Pictures do not belong in the copy, so please give every entry below again exactly.
Extracted material Start Marker
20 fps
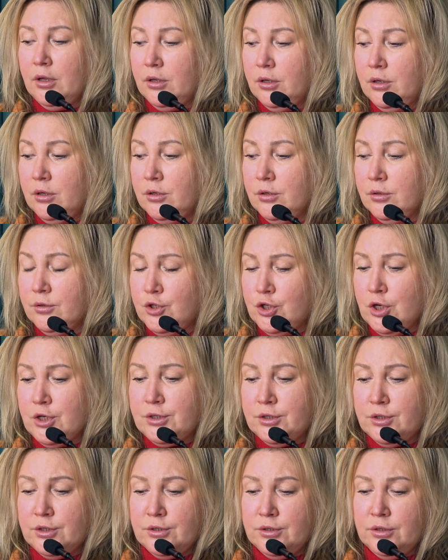и
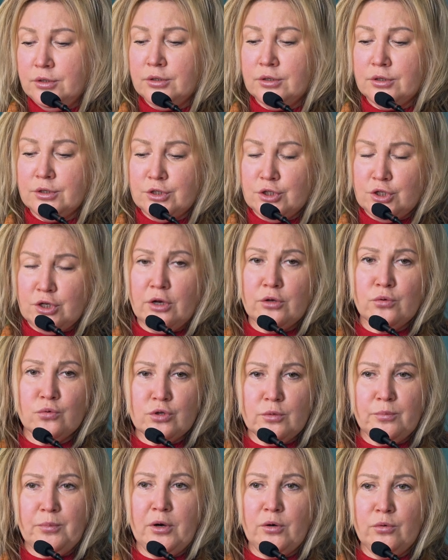часть из них, к сожалению,
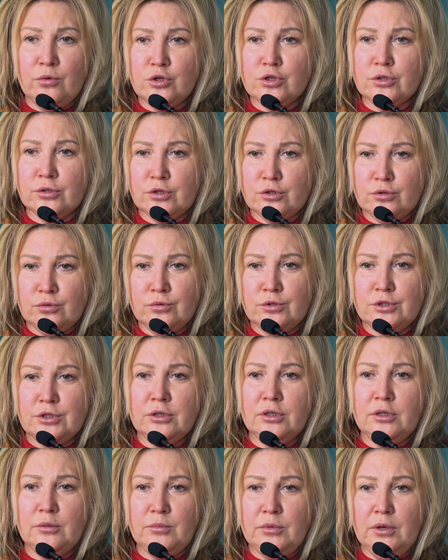уже покончила с
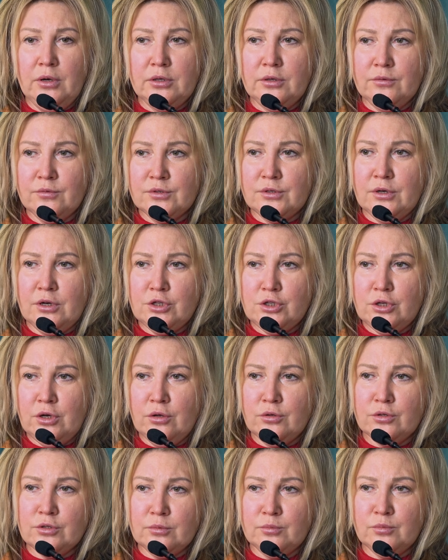суицидами. Они
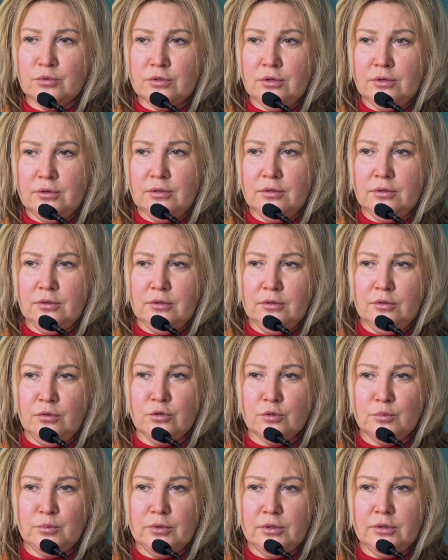возвращаются после э,
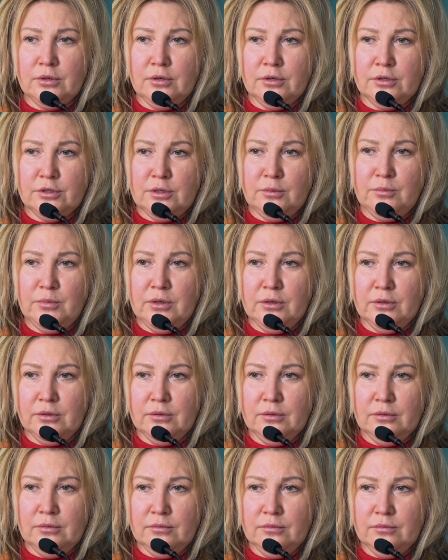госпиталя к себе
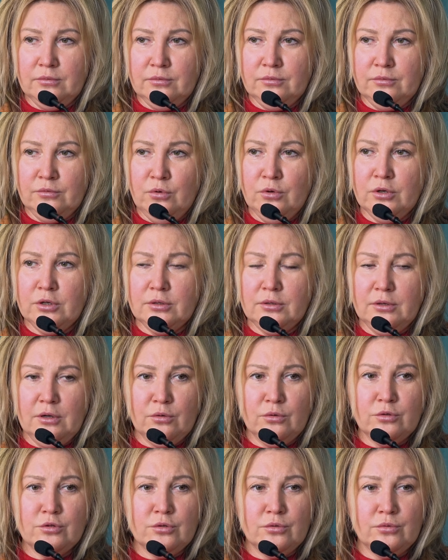в город, на
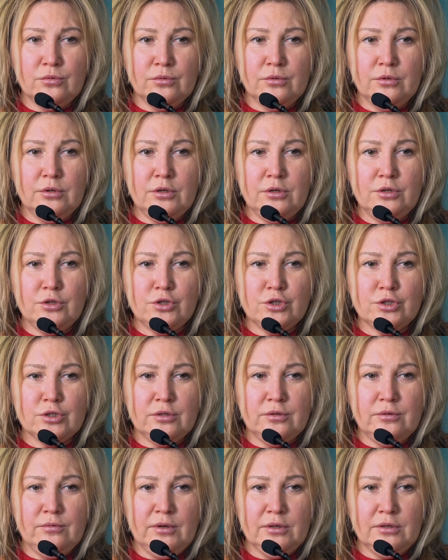родину, и через
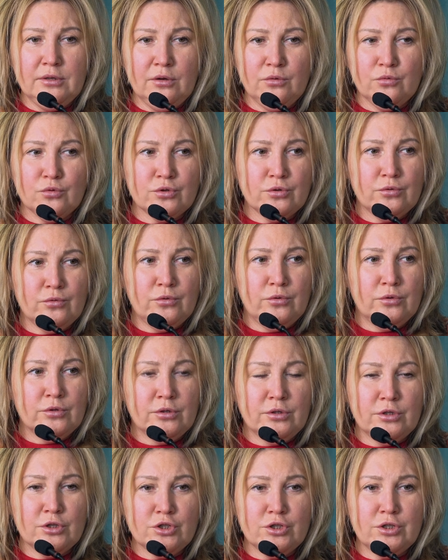два дня уже
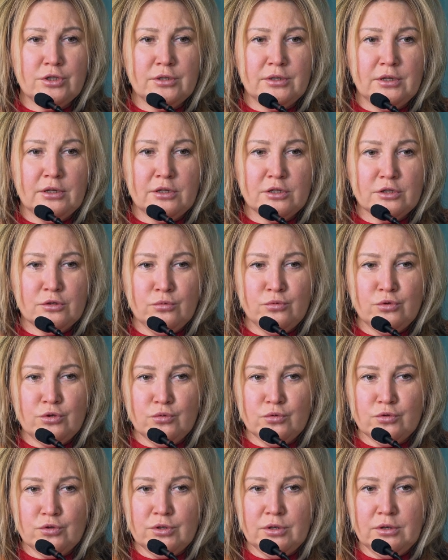уходят из жизни. Такие
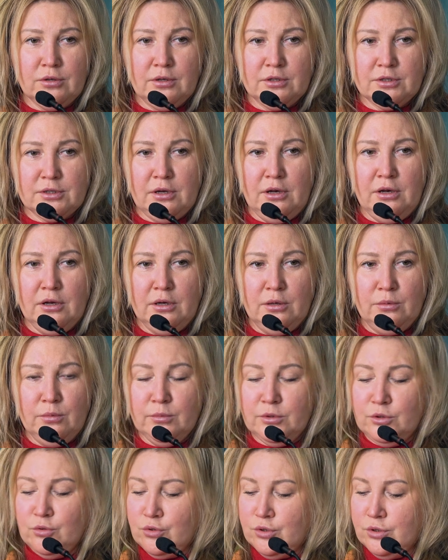случаи уже с коллегами
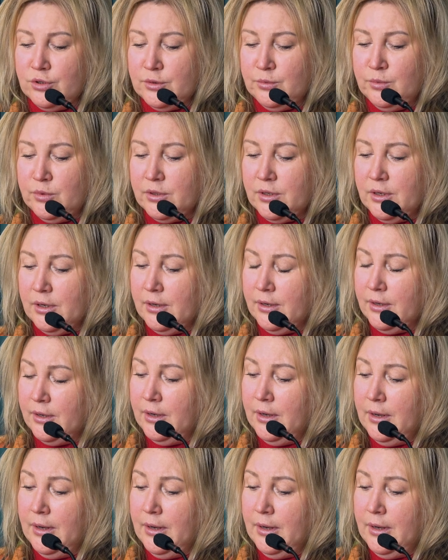мы тоже разбирали.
Extracted material End Marker
— Expected answer —
20 fps
и
часть из них, к сожалению,
уже покончила с
суицидами. Они
возвращаются после э,
госпиталя к себе
в город, на
родину, и через
два дня уже
уходят из жизни. Такие
случаи уже с коллегами
мы тоже разбирали.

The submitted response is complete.